• **Directions**
The lines below, from the one containing "[0:02.13-0:03.20]" through the one containing "[0:00.00-0:12.67]", should be set down exactly, with no pictures and nothing else.

• **Exercise data**
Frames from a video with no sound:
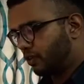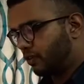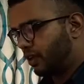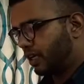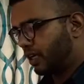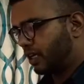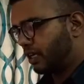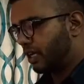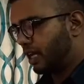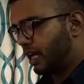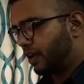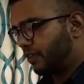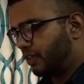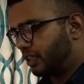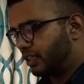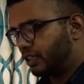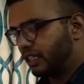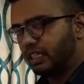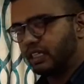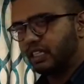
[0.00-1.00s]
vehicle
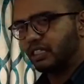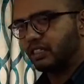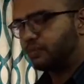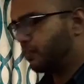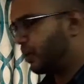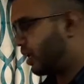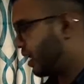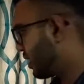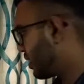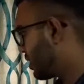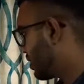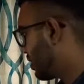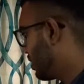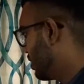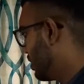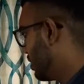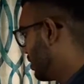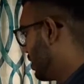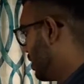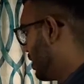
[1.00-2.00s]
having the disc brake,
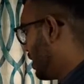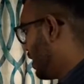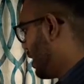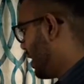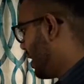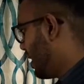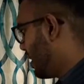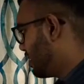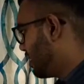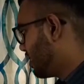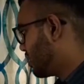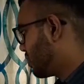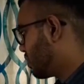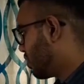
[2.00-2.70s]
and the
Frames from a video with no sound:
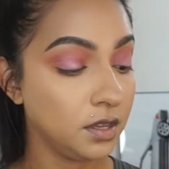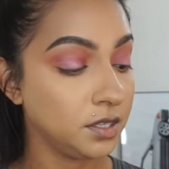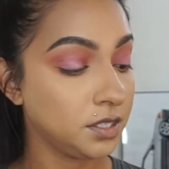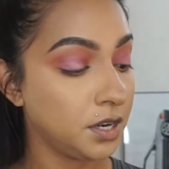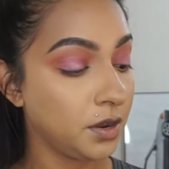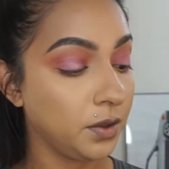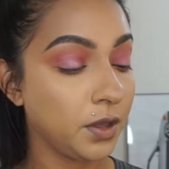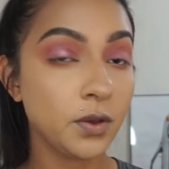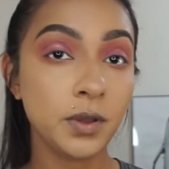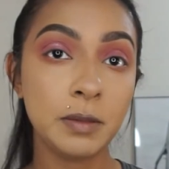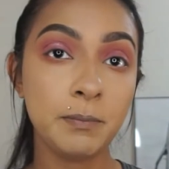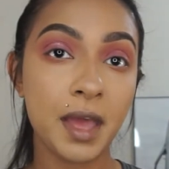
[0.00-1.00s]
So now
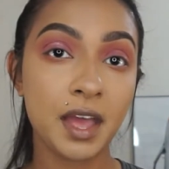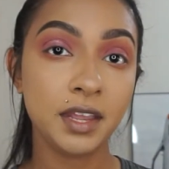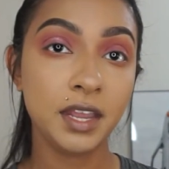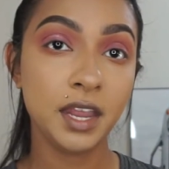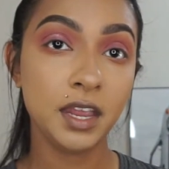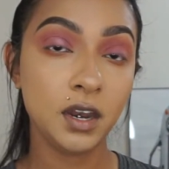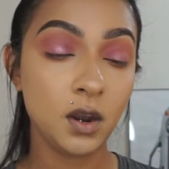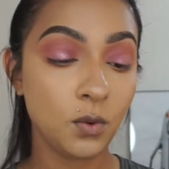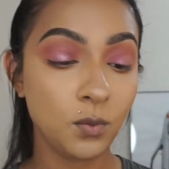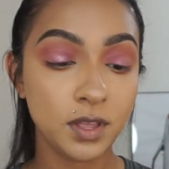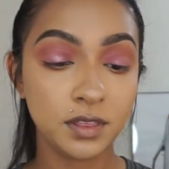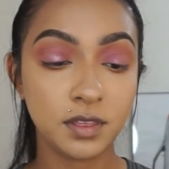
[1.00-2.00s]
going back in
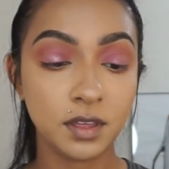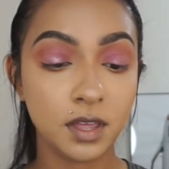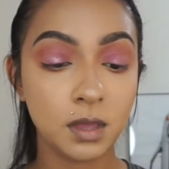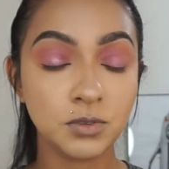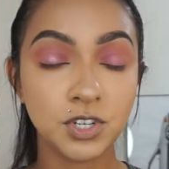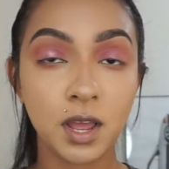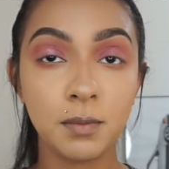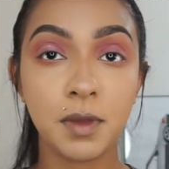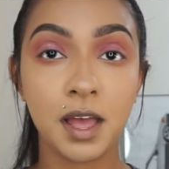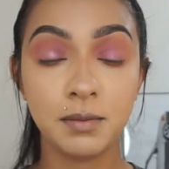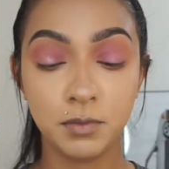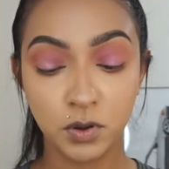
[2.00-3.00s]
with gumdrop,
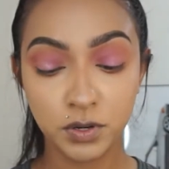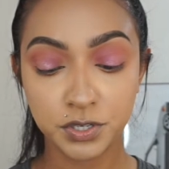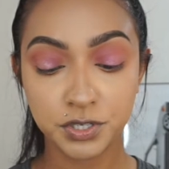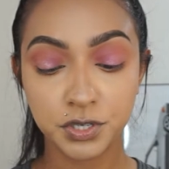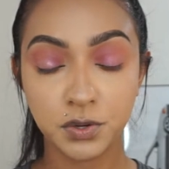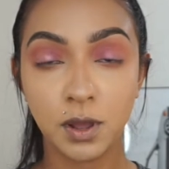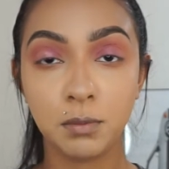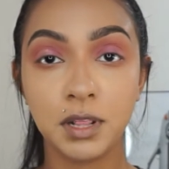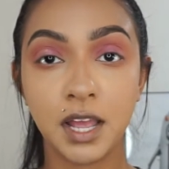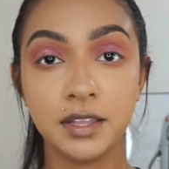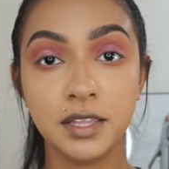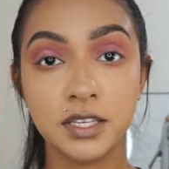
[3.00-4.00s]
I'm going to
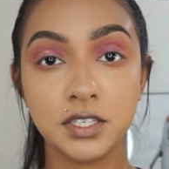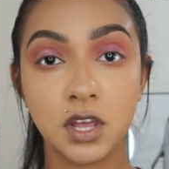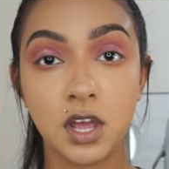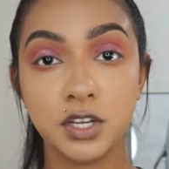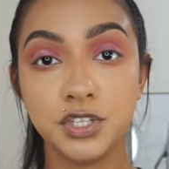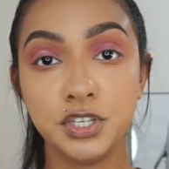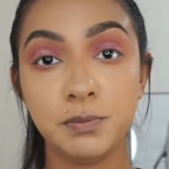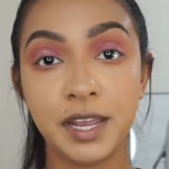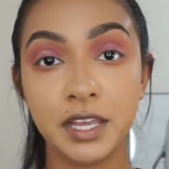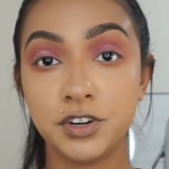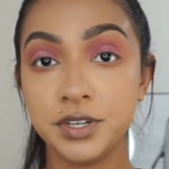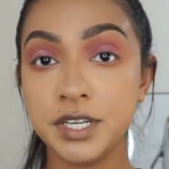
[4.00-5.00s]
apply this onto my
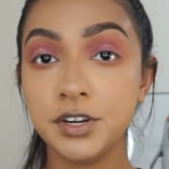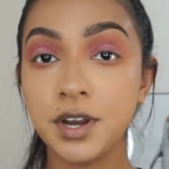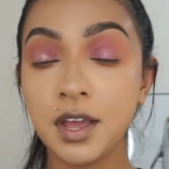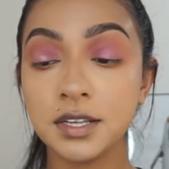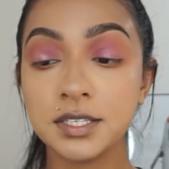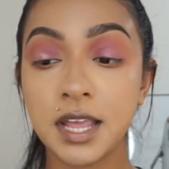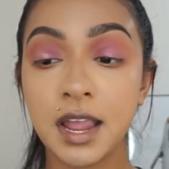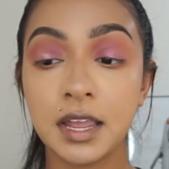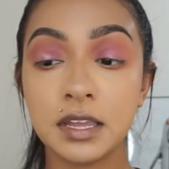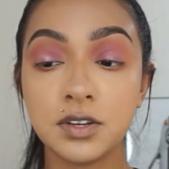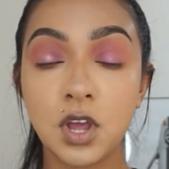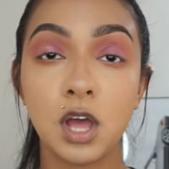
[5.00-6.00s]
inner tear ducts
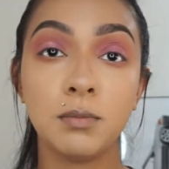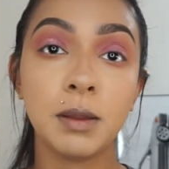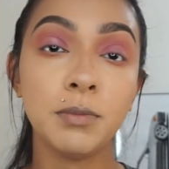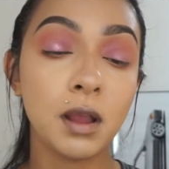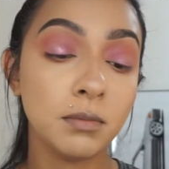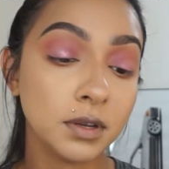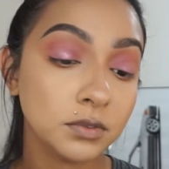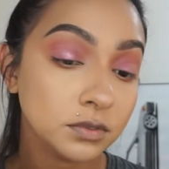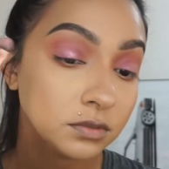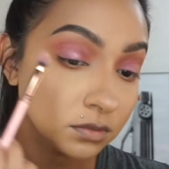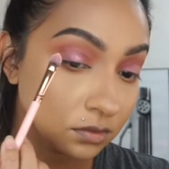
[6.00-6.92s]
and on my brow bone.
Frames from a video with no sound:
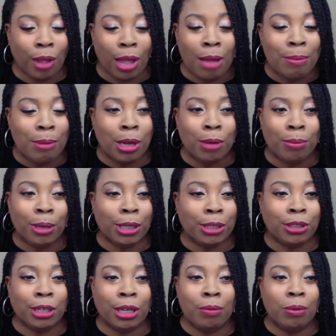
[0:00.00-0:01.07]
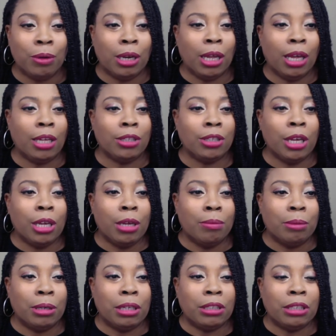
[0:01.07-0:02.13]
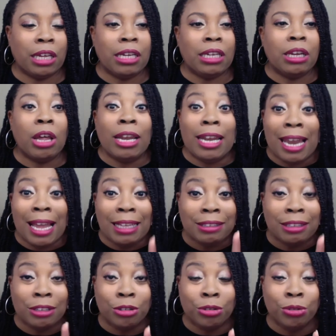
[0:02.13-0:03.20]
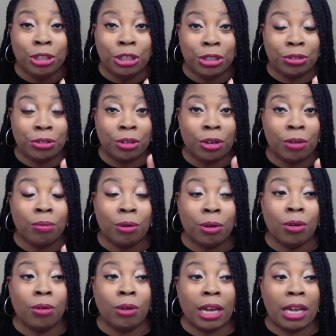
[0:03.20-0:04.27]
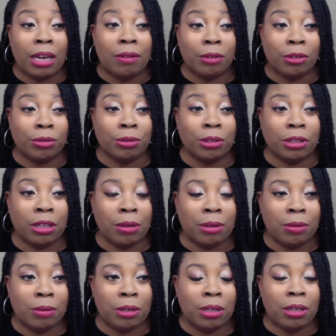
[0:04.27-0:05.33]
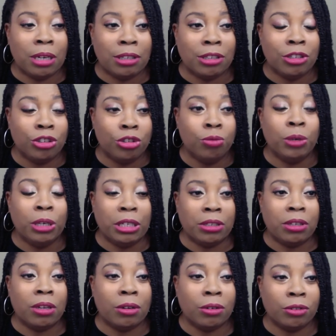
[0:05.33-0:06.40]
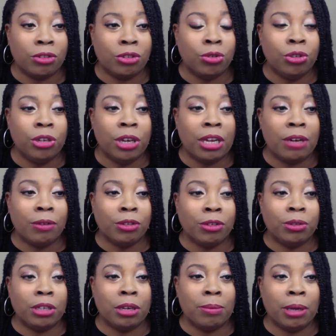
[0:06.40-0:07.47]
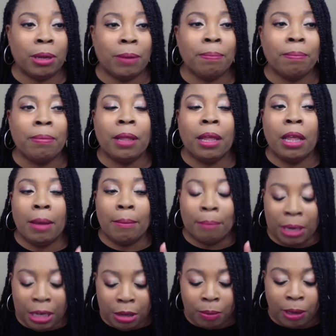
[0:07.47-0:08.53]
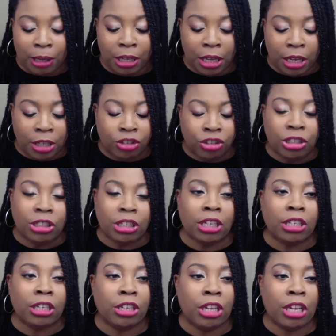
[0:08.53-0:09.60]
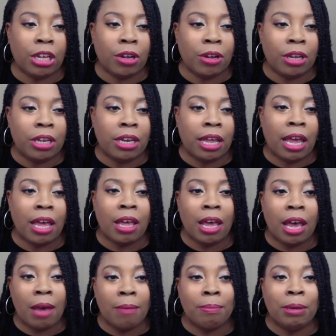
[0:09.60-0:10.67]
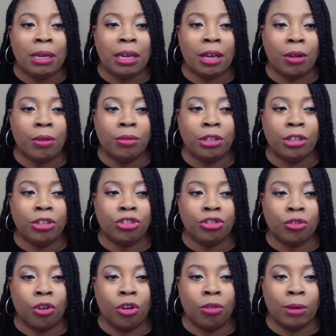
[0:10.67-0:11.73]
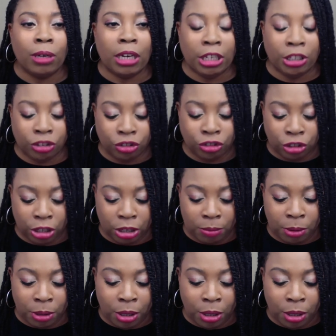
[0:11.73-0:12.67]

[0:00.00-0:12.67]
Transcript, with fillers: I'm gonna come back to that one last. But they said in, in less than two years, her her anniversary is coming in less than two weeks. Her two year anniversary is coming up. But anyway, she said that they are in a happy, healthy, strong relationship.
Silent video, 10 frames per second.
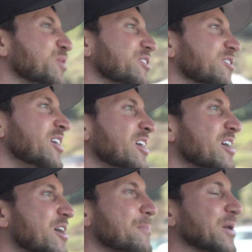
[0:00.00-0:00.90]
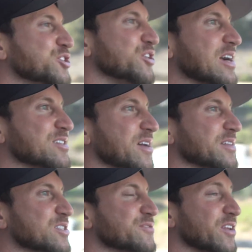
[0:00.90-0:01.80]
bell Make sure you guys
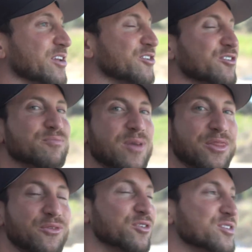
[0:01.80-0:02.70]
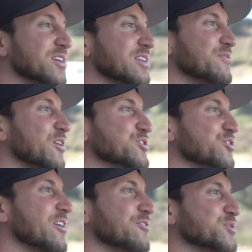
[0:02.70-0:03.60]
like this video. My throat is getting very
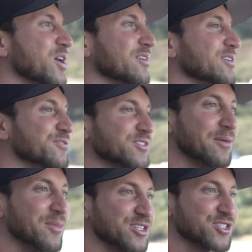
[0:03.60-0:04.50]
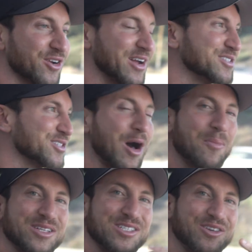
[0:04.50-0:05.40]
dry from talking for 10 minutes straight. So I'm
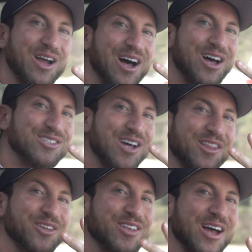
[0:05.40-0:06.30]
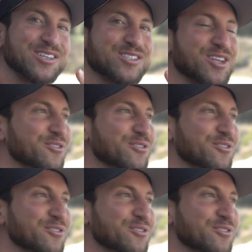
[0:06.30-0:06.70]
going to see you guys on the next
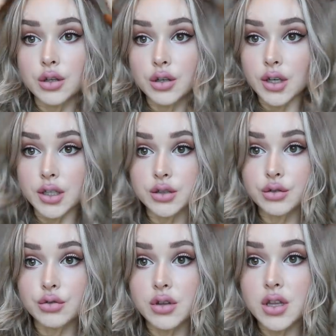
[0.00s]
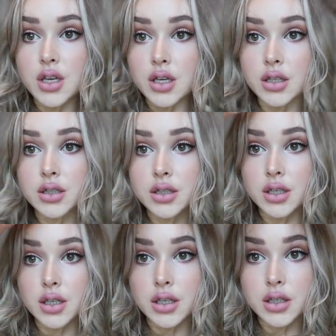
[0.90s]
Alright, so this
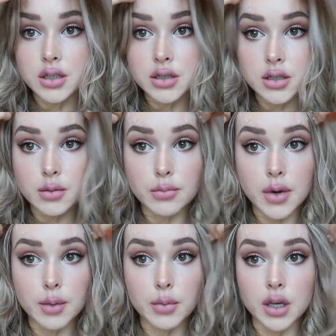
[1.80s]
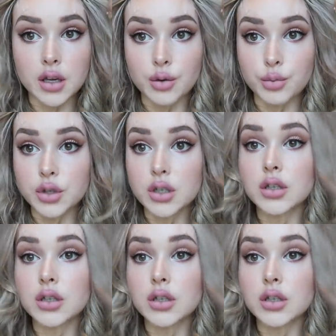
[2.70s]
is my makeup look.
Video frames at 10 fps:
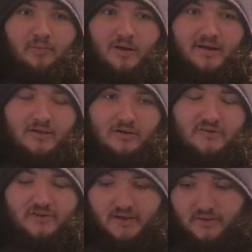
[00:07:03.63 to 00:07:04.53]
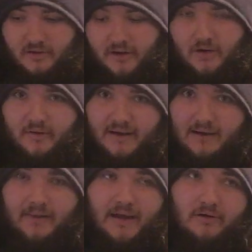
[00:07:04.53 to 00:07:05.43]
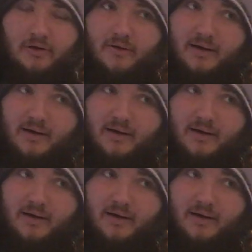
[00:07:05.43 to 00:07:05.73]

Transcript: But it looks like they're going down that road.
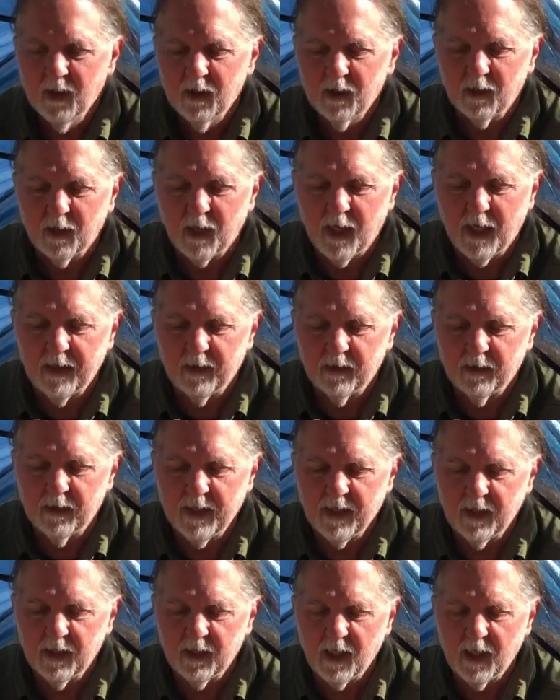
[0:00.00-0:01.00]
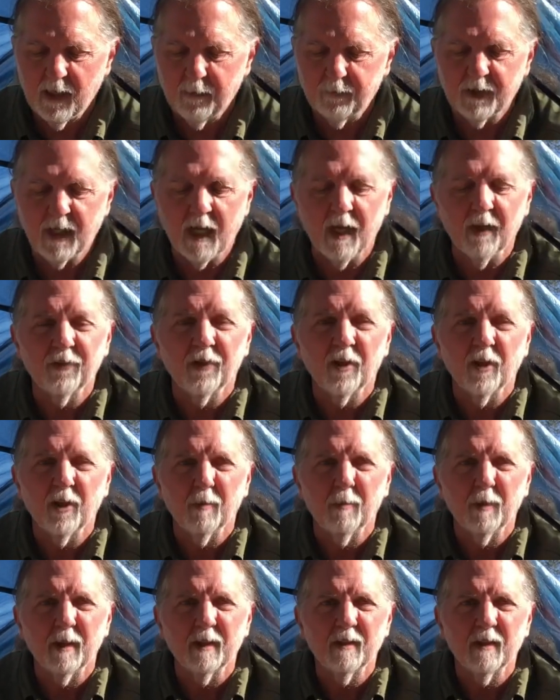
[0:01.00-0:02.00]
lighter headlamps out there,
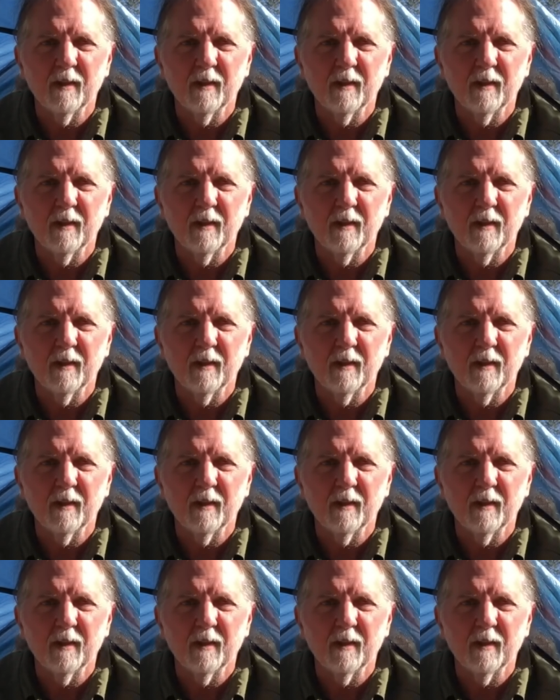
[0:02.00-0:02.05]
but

• **Response**
[0:02.13-0:03.20]
[0:03.20-0:04.27]
[0:04.27-0:05.33]
[0:05.33-0:06.40]
[0:06.40-0:07.47]
[0:07.47-0:08.53]
[0:08.53-0:09.60]
[0:09.60-0:10.67]
[0:10.67-0:11.73]
[0:11.73-0:12.67]

[0:00.00-0:12.67]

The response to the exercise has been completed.